Poi, man mano che si scende, tutto viene inghiottito dall’oscurità. Nella profondità del lago il nero è il colore dominante. La luce arriva a fatica, l’ambiente circostante non offre molto da vedere, però c’è tanto da “ascoltare”, soprattutto se stessi e il profondo silenzio.

Già, il silenzio… la cosa che mi ha colpito di più la prima volta che mi sono immerso in un lago. Un silenzio assoluto, quasi irreale, un silenzio che al mare non è possibile sentire.

E poi l’acqua… anche l’acqua nel lago è particolare. Sempre fredda e di solito verdastra e lattiginosa nei primi metri, specialmente in estate quando le alghe fioriscono e creano uno strato superficiale di una sorta di miscela color “latte e menta” assolutamente poco invitante. Ma scendendo in profondità l’acqua spesso diventa cristallina, per poi tramutarsi in una coltre nera e impenetrabile come la pece… un nero assoluto, profondo, cupo, un nero che quasi sgomenta.

 

Quando mi immergo in un lago e sento il freddo che aumenta man mano che scendo più in profondità, avverto una paura sottile che s’insinua dentro di me.

Anche se oramai sono abituato a questo tipo d’immersioni, provo ancora un leggero senso di disagio interiore, ma ogni volta il desiderio di scendere per esplorare la mia anima mi fa immergere lo stesso. Poi, una volta sceso in profondità, il mio disagio sparisce per lasciare il posto a sensazioni diverse e particolari che sono amplificate dal buio che mi circonda. Il nero mi avvolge, scatena i miei pensieri, mi lascia immaginare quello che non è.
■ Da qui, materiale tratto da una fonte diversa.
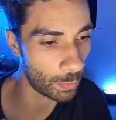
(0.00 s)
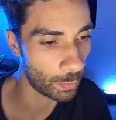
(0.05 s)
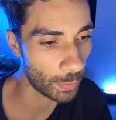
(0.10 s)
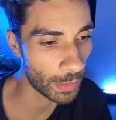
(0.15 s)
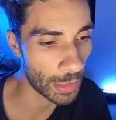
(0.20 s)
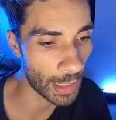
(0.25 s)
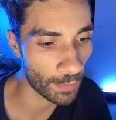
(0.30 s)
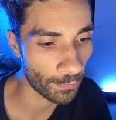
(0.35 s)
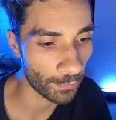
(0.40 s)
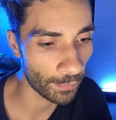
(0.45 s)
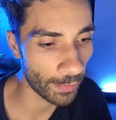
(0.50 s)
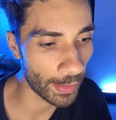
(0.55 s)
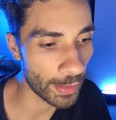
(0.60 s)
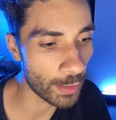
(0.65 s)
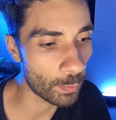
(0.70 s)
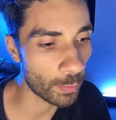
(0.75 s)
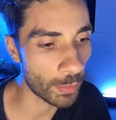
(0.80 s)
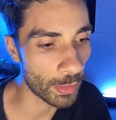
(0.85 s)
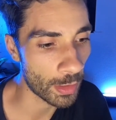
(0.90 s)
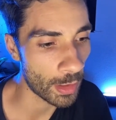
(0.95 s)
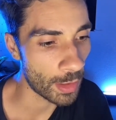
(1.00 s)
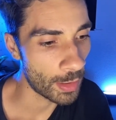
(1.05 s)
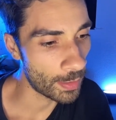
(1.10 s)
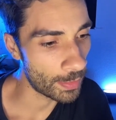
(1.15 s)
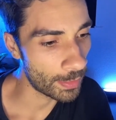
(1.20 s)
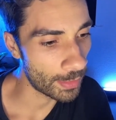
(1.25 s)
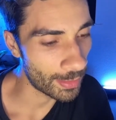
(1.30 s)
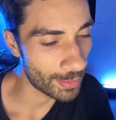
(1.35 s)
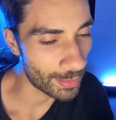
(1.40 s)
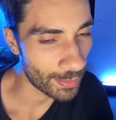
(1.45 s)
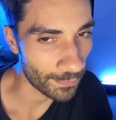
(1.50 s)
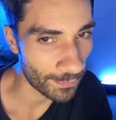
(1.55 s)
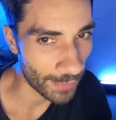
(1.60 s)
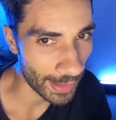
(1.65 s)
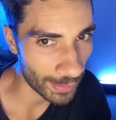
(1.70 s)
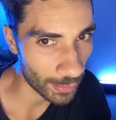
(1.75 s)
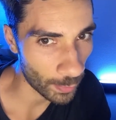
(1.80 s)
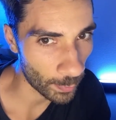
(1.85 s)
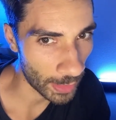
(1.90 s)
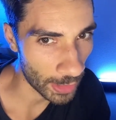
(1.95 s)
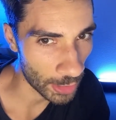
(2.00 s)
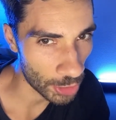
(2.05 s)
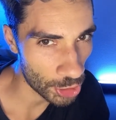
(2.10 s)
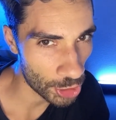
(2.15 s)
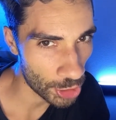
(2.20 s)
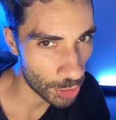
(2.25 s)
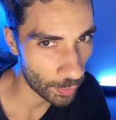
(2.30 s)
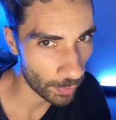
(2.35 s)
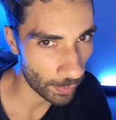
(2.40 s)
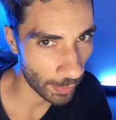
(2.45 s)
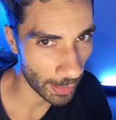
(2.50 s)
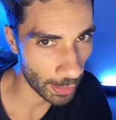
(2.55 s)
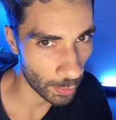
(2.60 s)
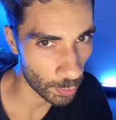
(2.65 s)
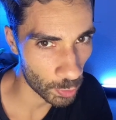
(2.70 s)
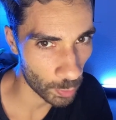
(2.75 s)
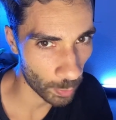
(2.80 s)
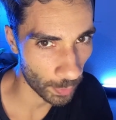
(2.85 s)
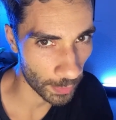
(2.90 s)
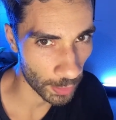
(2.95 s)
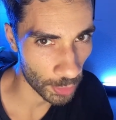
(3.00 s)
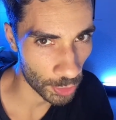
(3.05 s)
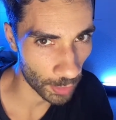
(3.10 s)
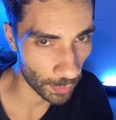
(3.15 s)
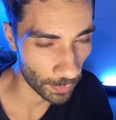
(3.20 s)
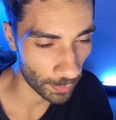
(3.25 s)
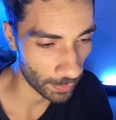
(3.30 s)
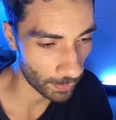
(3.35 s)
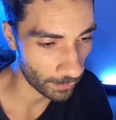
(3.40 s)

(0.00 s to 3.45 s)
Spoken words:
we have the fact that we can share language with each other,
Alla luce tutto è chiaro e definito, ma nel buio del lago è molto diverso. Nel nero del lago si è veramente “soli” con se stessi e con i propri pensieri. Quando arrivo dove non filtra più la luce del sole dalla superficie, la mia lampada proietta inutilmente il suo fascio in lontananza cercando di penetrare le tenebre, ma oltre c’è solo il nero più profondo. Un nero trasparente, che ricopre tutto, pareti, rocce e oggetti. Un nero profondo e persino accecante che m’induce a prestare la massima attenzione a quello che sento e a tutto ciò che mi circonda.

Il lago, ancora più del mare, pretende rispetto e grande attenzione. Però anche nel lago, come in mare, mentre scendo in profondità l’ansia e lo stress che normalmente provo qui sulla terra si trasformano e si sciolgono a poco a poco in una sensazione di dolcissima voluttà.
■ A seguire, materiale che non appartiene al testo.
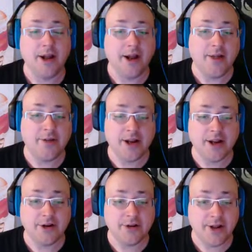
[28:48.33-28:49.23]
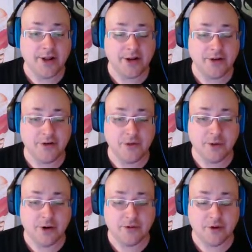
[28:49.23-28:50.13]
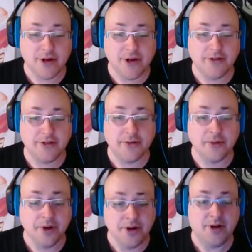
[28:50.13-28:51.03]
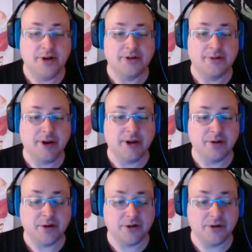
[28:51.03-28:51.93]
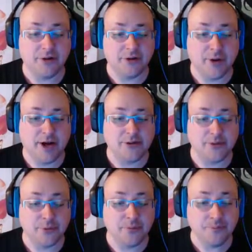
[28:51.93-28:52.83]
and then I can do whatever I need to make it look as good as possible.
«Là, tout n’est qu’ordre et beauté, luxe, calme et volupté», scriveva Baudelaire parlando del mare, e secondo me soltanto chi sa assaporare il piacere intenso di un’immersione profonda riesce a provare questo senso di quiete assoluta e di voluttuoso piacere. Perciò, in fondo, anche il nero profondo del lago è bello.

Il buio, il vuoto, il silenzio, l’incognita dell’ambiente circostante, all’inizio mi provocavano un leggero senso di angoscia, ma un poco alla volta questo ambiente, che al primo impatto si mostra infido e ostile a chiunque, mi è diventato persino amico e il mio amore per l’acqua me l’ha fatto apprezzare completamente. A volte, infatti, è solo grazie al buio che si possono scorgere quei riflessi di vita che vale la pena di vivere ma che alla luce del sole ci sembrano insignificanti. Il nero del lago aiuta a scoprirli.

Adesso, dopo tanti anni, quando mi immergo in un lago mi sento bene e questo ambiente, così diverso dal mare, amplifica ogni sensazione e agevola la conoscenza dei miei sentimenti più nascosti, riuscendo a regalarmi delle emozioni molto particolari.

 

Spesso io mi sono domandato perché mi immergo e che cosa mi attrae dell’immersione in profondità. Ho cercato di capire le mie motivazioni, e ho scoperto che sono diverse.

Innanzitutto c’è la ricerca di me stesso. Certe volte sott’acqua mi sono sorpreso a pensare a che cosa può esserci più in profondità, e questa incognita mi ha spinto a scendere ancora più giù, per esplorare, per cercare… per scavare a fondo dentro di me. Perché quando sono laggiù e mi sento completamente fuso in un tutt’uno con l’acqua che mi circonda, per qualche brevissimo istante io riesco a guardarmi dentro e a “sentire” qualcosa che in superficie non riesco a cogliere.

E poi, quando mi immergo riesco ad avere la netta percezione del mio corpo. Questa sensazione molto particolare mi ha sempre affascinato. Fin dalle mie prime immersioni, la cosa che più mi ha colpito e che continua ancora a stupirmi, è che sott’acqua mi accorgo di respirare. Mentre fuori all’asciutto è naturale non rendersene assolutamente conto, in profondità si percepisce ogni singolo respiro.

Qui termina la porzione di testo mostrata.